Current consensus has been that larger aircraft leasing companies should have the resources and shareholder support to survive the downturn, but that this will not necessarily be the case for the next tier of leasing companies.
However, if countries start seeing a second spike of infections, or airline passenger demand fails to pick up for a significant period, leading to more airline failures or greater demands on forbearance, even the larger aircraft leasing companies' capacity to survive may be in question.
According to Fitch, aircraft leasing companies report that nearly 90% of airlines have been unable to make lease payments and have had to request rent deferrals. Lessors are also dealing with increased lease defaults and lower lease renewals.
The resulting reduction of cashflows, together with an increased anxiety about when counterparties might resume honouring obligations, is creating significant stress for aircraft leasing companies.
How long is this sustainable? Forbearance may be possible for a few more months. But without a sharp upturn in passenger demand for the airlines, many aircraft leasing companies may find they are breaching covenants or facing their own liquidity crisis and have little room for manoeuvre. This is especially true for those with weaker liquidity positions or large debt maturities due.
Typically, in times of financial strain, lessors and lenders agree with carriers to take back some of the planes leased out or enforce security to reclaim them. But in the current situation, repossession is not always a viable option.
An increase in aircraft repossessions reduces residual values, resulting in impairment charges for the aircraft leasing companies and financiers. Lessors risk not being able to re-lease the planes and there are substantial costs associated with storing planes that are not flying.
Lessors and bondholders are finding themselves in a position where they have no choice but to rescue ailing airlines as repossession would put aircraft into a market where the planes would fetch only a fraction of the outstanding debt against them.
How long can this last? Lessors and lenders cannot subsidise airlines forever, and without a rebound in passenger numbers, many will face unsustainable pressure.
The aircraft leasing company space has arguably been due for consolidation for a while, and the current crisis is likely to drive an increase of M&A in the sector.
According to BOC Aviation CEO, Robert Martin, consolidation will be driven by the wider strategies of the parent company, who may want to dispose of non-core operations. A good example is AIG selling ILFC after the last financial crisis.
In addition, Mr Martin believes that airline-owned leasing companies will not survive the downturn: "This is a financial business and the airlines will retreat to their core business during this period"1. Indeed, this trend had already begun, with AirAsia and Norwegian’s leasing arms being disposed of over the past year.
Financial requirements will be another key driver of consolidation. Lessors who have large debt maturities coming due at a time when refinancing options are limited can often find themselves forced into a restructuring with their lenders, which could, in-turn lead to a consolidation in the market.
There have been many new entrants into the market over the past 5-10 years, especially in Asia, which has become a centre of gravity for the aircraft leasing industry.
Many will not have experience in managing the risks involved in the full life-cycle of an aircraft and this will be the first downturn they have experienced. In addition, the Asian airline industry is relatively fragmented, and this crisis has widened the gap between the stronger and weaker carriers, many of whom will not survive.
Consolidation is inevitable, but will lessors be forced to exit the market now, sustaining significant losses, or will they be able to hold on until prices recover?
Attracted by higher investment returns, many private debt funds have invested heavily in aviation asset-backed securities (ABS) transactions. These have exploded over the past few years, especially for lower-rated borrowers and smaller emerging market operators. Unlike a traditional leasing company that can add additional assets, ABS vehicles do not have that option. There are very-real concerns about whether these ABS structures will hold up in the current environment.
Over 60% of all aircraft around the world financed by ABS structures are now grounded, according to UK aviation consultants, IBA. This compares to 52% of the global passenger fleet, indicating that aircraft within current ABS portfolios are less active than the global fleet average2.

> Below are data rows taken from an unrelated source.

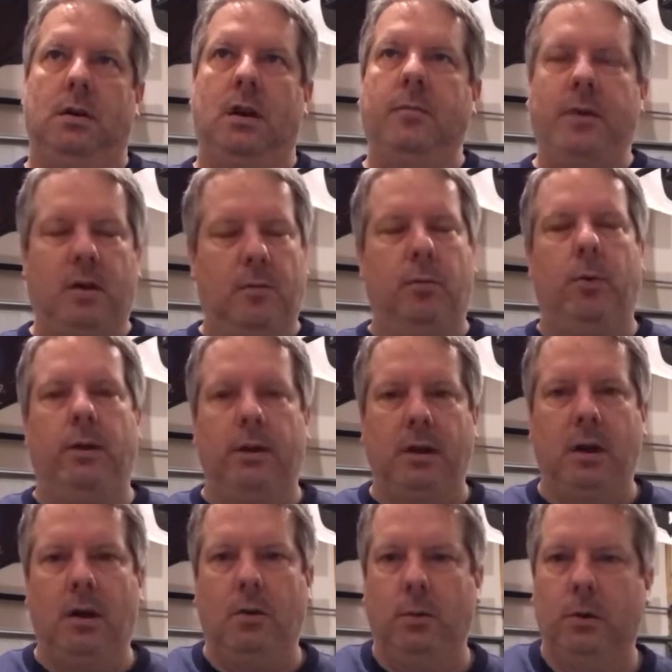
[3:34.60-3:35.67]
I'm at a point
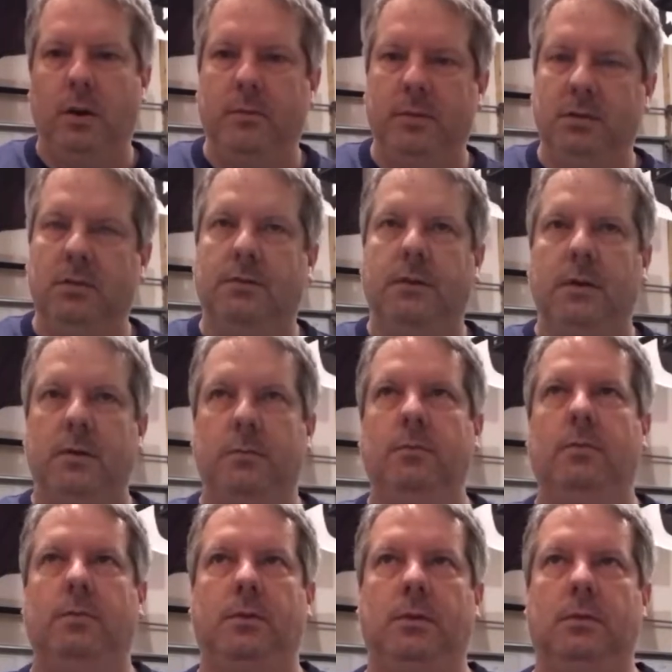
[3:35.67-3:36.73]
now where I'm in
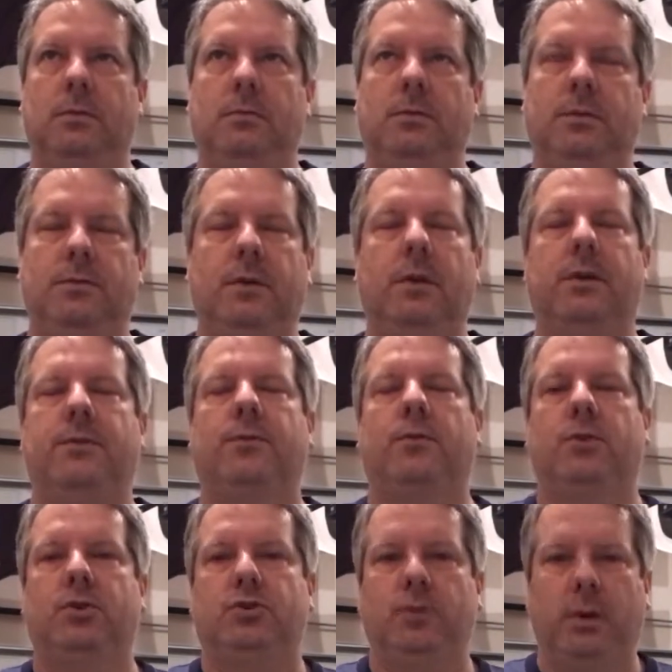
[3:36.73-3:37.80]
the very
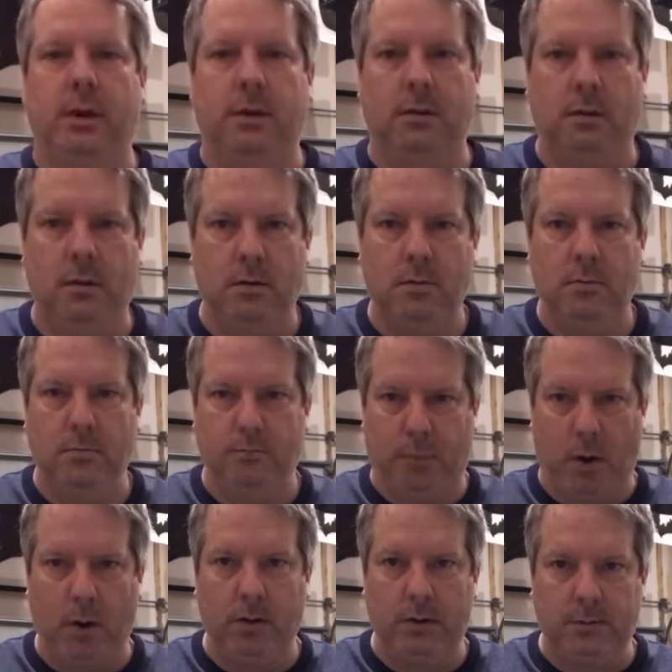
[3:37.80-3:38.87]
frustrating
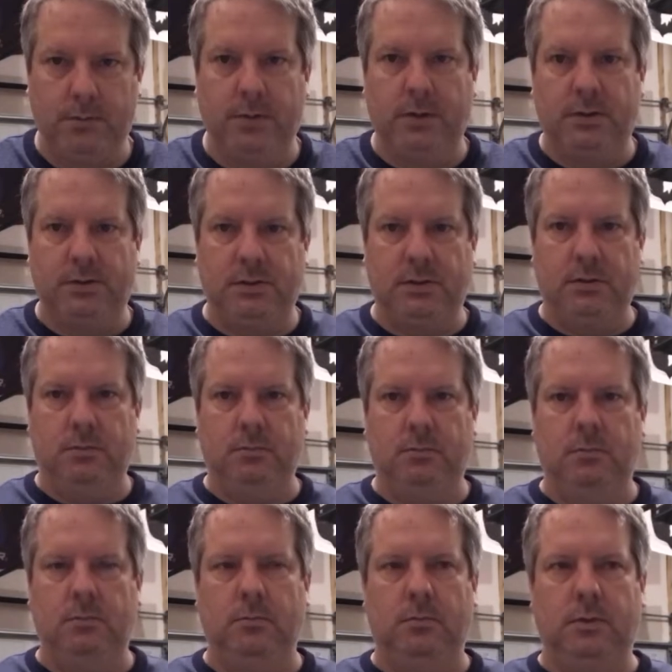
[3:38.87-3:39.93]
part of this
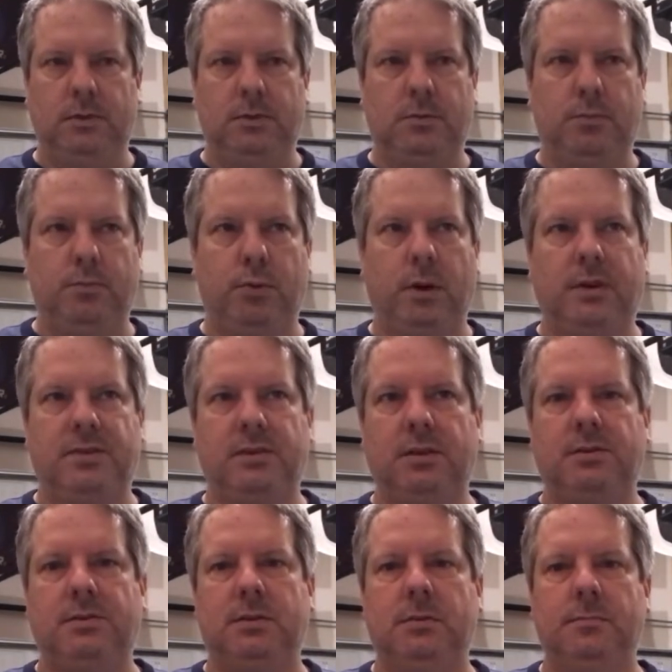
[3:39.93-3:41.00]

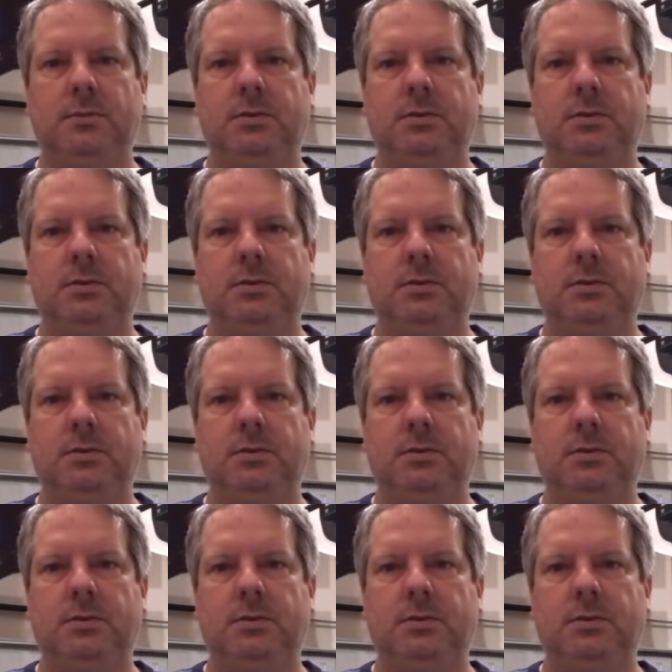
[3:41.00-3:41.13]
process.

This contributes to huge cashflow pressures within aircraft ABS structures, as they face both payment holidays and unforeseen maintenance costs linked to the grounding, which have not been planned or modelled. Structures with high exposure to wide-body or older aircraft, and deals that have a high number of plans coming off lease in the next 12 months are particularly vulnerable.
These are unchartered waters for aircraft investors, and ABS structures will continue to suffer in the short to medium term. Rigorous cash management is essential, together with accurate modelling for unforeseen costs and active engagement with lessees.
Those leasing companies that are well prepared to weather this period may be able to take advantage of the low prices in the market by purchasing assets at attractive prices and increasing their market share.
There may also be new entrants to the aircraft leasing market. If new players are able to purchase spare capacity at rock-bottom valuations, is there a risk they will build businesses by undercutting existing lessors’ pricing models? How many leasing companies could withstand such competitive pressure at this time?
Given all the headwinds currently facing the market, aircraft lessors, their lenders and financers of ABS will be faced with challenging situations as the financial year progresses and should think about whether they have the right internal capacity, knowledge and experience to have the inevitable difficult conversations that lie ahead.